Words for Tea from the "Cha" Group
| Language | Name | Language | Name | Language | Name | Language | Name | Language | Name |
|---|---|---|---|---|---|---|---|---|---|
| Chinese | 茶 Chá | Assamese | চাহ sah | Bengali | চা cha (sa in Eastern regions) | Kapampangan | cha | Cebuano | tsá |
| English | cha or char | Gujarati | ચા chā | Japanese | 茶, ちゃ cha(1) | Kannada | ಚಹಾ chahā | Khasi | sha |
| Punjabi | چاء ਚਾਹ cha | Korean | 차 cha(1) | Kurdish | ça | Lao | ຊາ /saː˦˥/ | Marathi | चहा chahā |
| Oḍiā | ଚା’ cha'a | Persian | چای chā | Portuguese | chá | Sindhi | chahen چانهه | Somali | shaah |
| Tagalog | tsaá | Thai | ชา /t͡ɕʰaː˧/ | Tibetan | ཇ་ ja | Vietnamese | trà and chè(2) |
Notes:
- (1) The main pronunciations of 茶 in Korea and Japan are 차 cha and ちゃ cha, respectively. (Japanese ocha (おちゃ) is a polite way of saying it.) These are connected to how the word was pronounced in the capitals of the Song Dynasty and Ming dynasty periods.

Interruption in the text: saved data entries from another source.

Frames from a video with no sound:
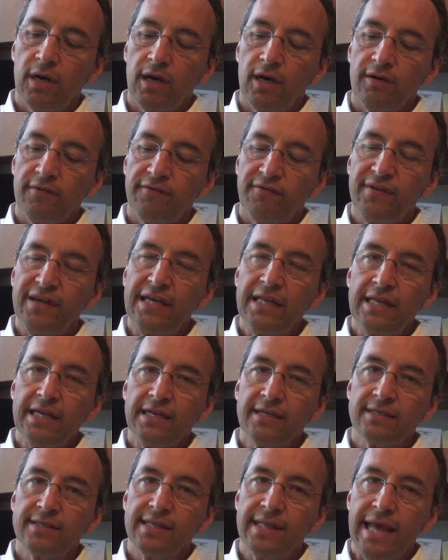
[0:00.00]

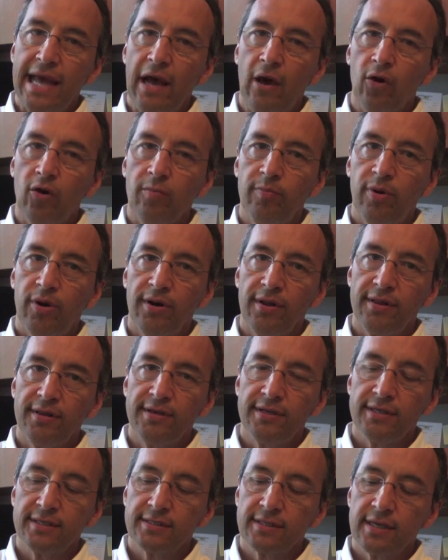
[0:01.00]
feelings in the outer part of the
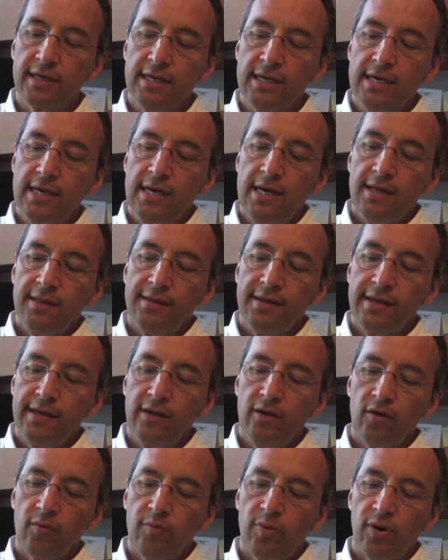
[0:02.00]
disc. The
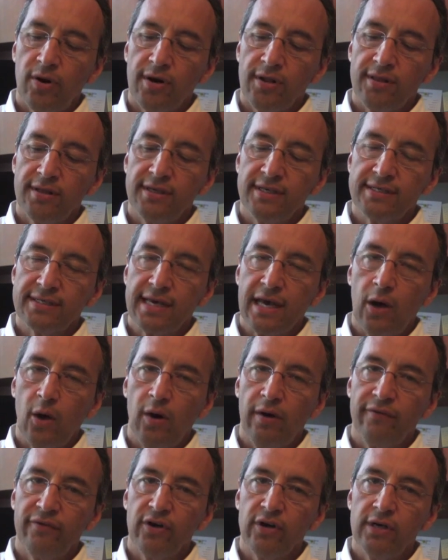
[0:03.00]
inner part of the disc,
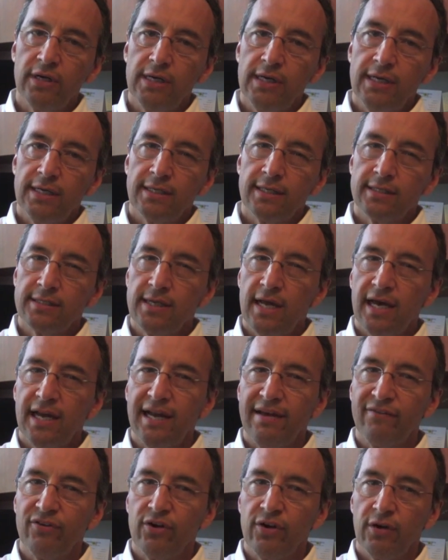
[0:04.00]
however, does not
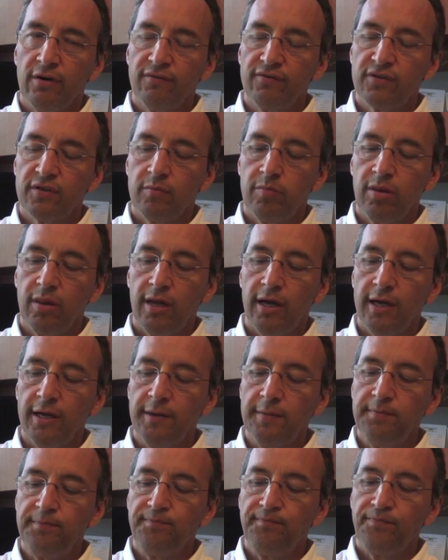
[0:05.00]
have a nerve supply.
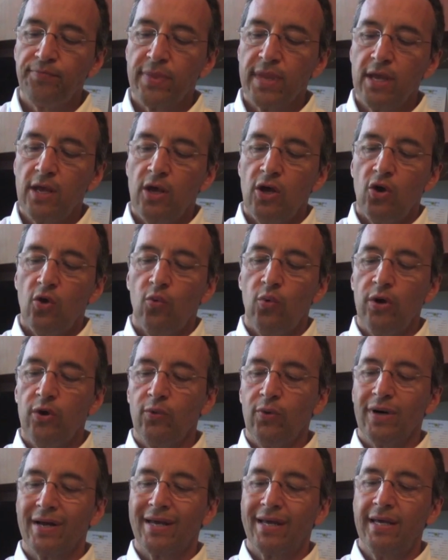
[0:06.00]
When
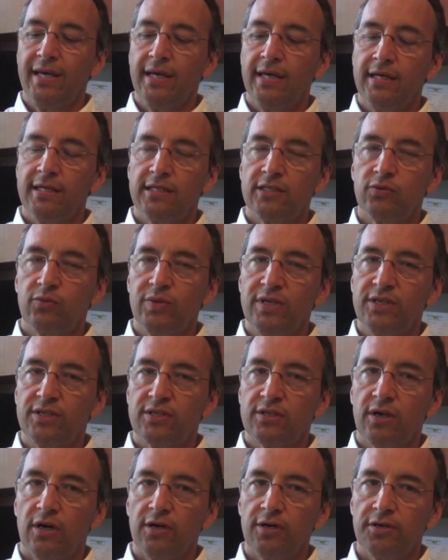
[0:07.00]
we're kids, we
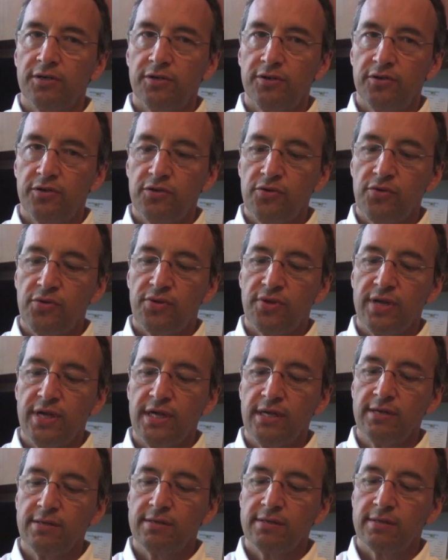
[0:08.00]
start to do
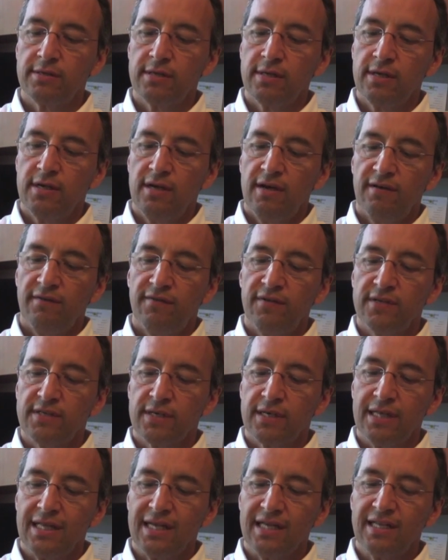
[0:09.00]
things,
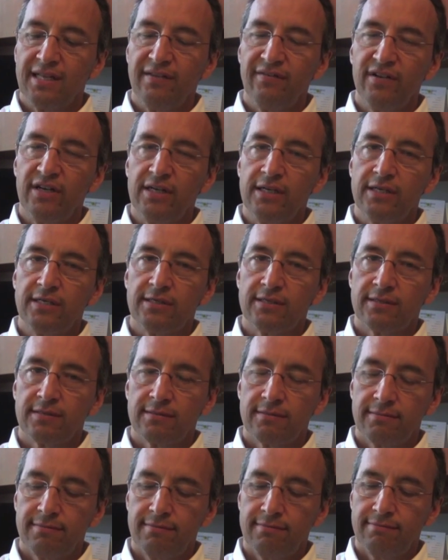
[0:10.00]
physical
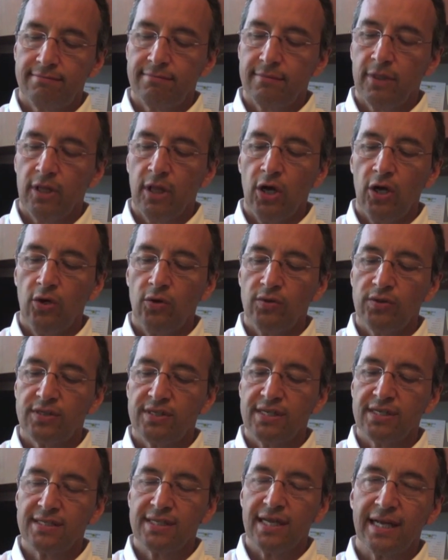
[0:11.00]
activities, loads,
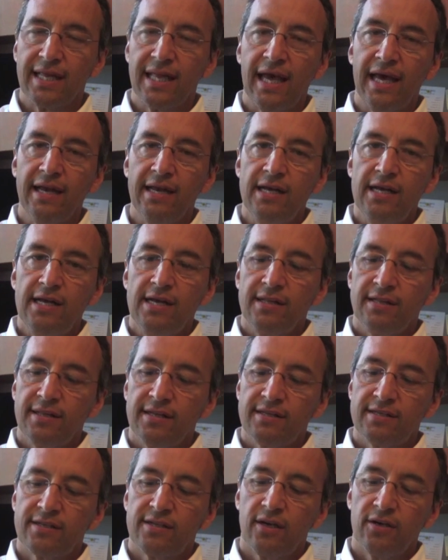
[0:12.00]
things that, that
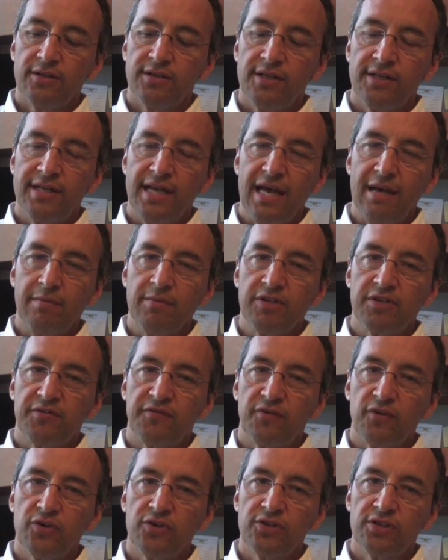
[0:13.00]
start to damage
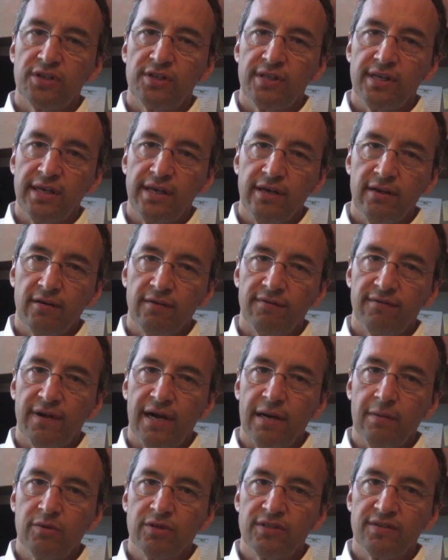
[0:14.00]
first the inner
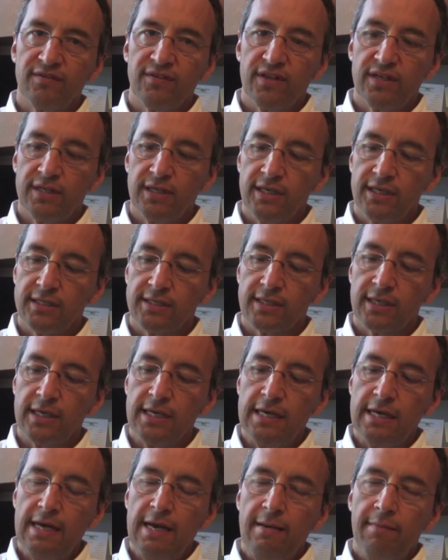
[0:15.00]
fibers of the disc,
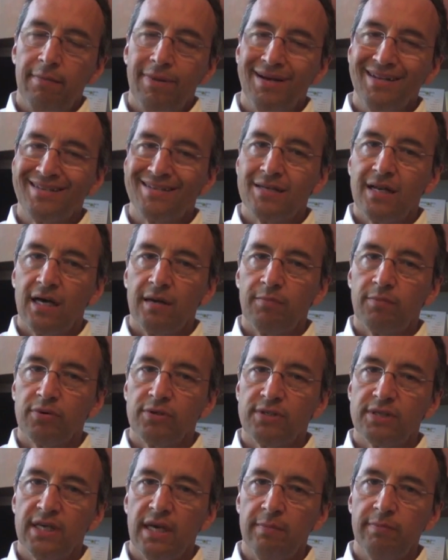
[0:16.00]
but it's not
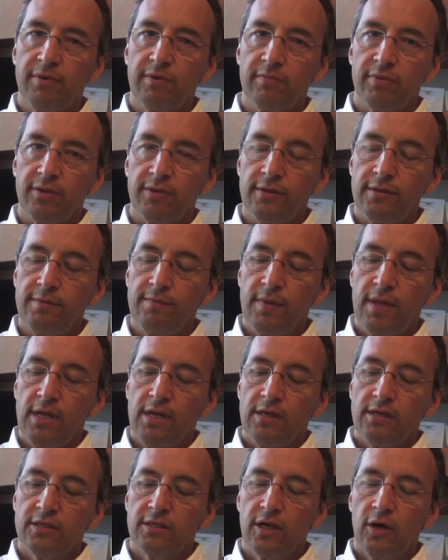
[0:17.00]
perceptible.
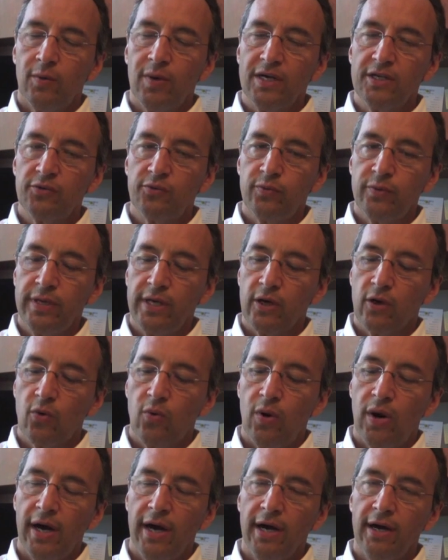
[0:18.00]
So as we
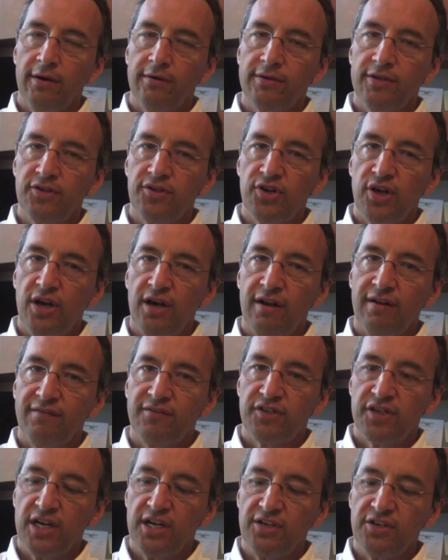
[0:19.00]
acquire degenerative
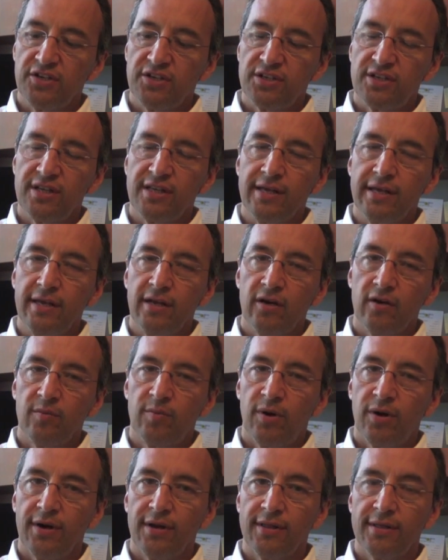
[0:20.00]
changes to the inner
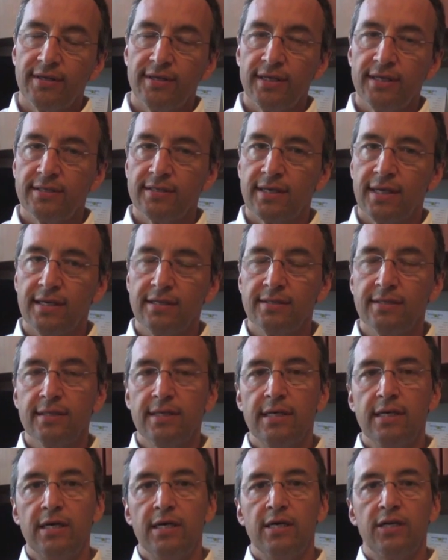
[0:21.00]
part of the disc as
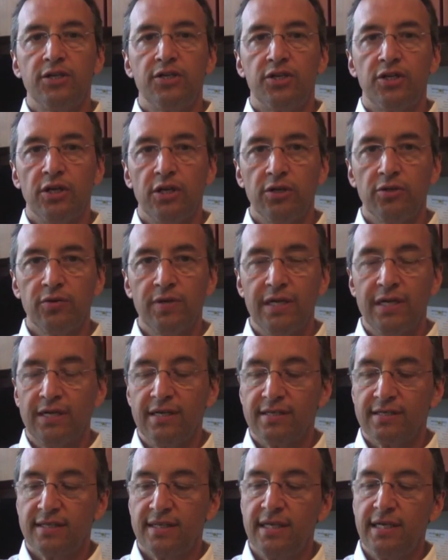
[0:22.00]
children and
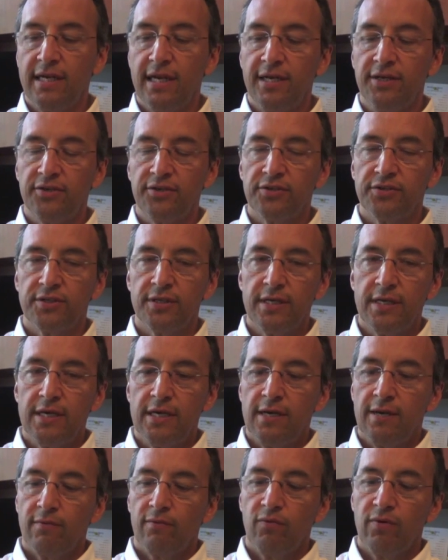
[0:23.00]
as teenagers,
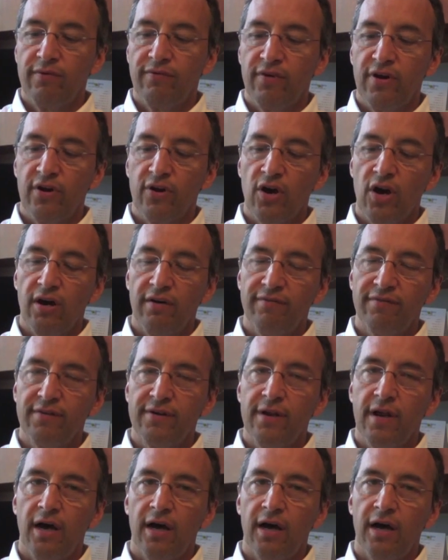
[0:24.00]
we very often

- (2) Trà and chè are different ways to say 茶. Chè is mostly used in northern Vietnam and describes tea made with freshly picked leaves.
Words for Tea from the "Chai" Group
| Language | Name | Language | Name | Language | Name | Language | Name | Language | Name |
|---|---|---|---|---|---|---|---|---|---|
| Albanian | çaj | Amharic | ሻይ shay | Arabic | شاي shāy | Assyrian Neo-Aramaic | ܟ݈ܐܝ chai | Armenian | թեյ tey |
| Azerbaijani | çay | Bosnian | čaj | Bulgarian | чай chai | Chechen | чай chay | Croatian | čaj |
| Czech | čaj | English | chai | Finnish dialectal | tsai, tsaiju, saiju or saikka | Georgian | ჩაი chai | Greek | τσάι tsái |
| Hindi | चाय chāy | Kazakh | шай shai | Kyrgyz | чай chai | Kinyarwanda | icyayi | Judaeo-Spanish | צ'יי chai |
| Macedonian | чај čaj | Malayalam | ചായ chaaya | Mongolian | цай tsai | Nepali | chiyā चिया | Pashto | چای chay |
| Persian | چای chāī (1) | Romanian | ceai | Russian | чай chay | Serbian | чај čaj | Slovak | čaj |
| Slovene | čaj | Swahili | chai | Tajik | чой choy | Tatar | чәй çäy | Tlingit | cháayu |
| Turkish | çay | Turkmen | çaý | Ukrainian | чай chai | Urdu | چائے chai | Uzbek | choy |
Notes:
- (1) This word came from the older pronunciation چا cha.
Other Words for Tea
| Language | Name | Language | Name | Language | Name |
|---|---|---|---|---|---|
| Japanese | だ da, た ta (1) | Korean | 다 da [ta] (1) | Burmese | lahpet [ləpʰɛʔ](2) |
| Thai | miang(3) | Lamet | meng | Tai | la |
- (1) Remember that cha is the most common way to say "tea" in Japanese and Korean.
- (2) This refers to fermented tea leaves that are eaten as a meal.
- (3) This also refers to fermented tea.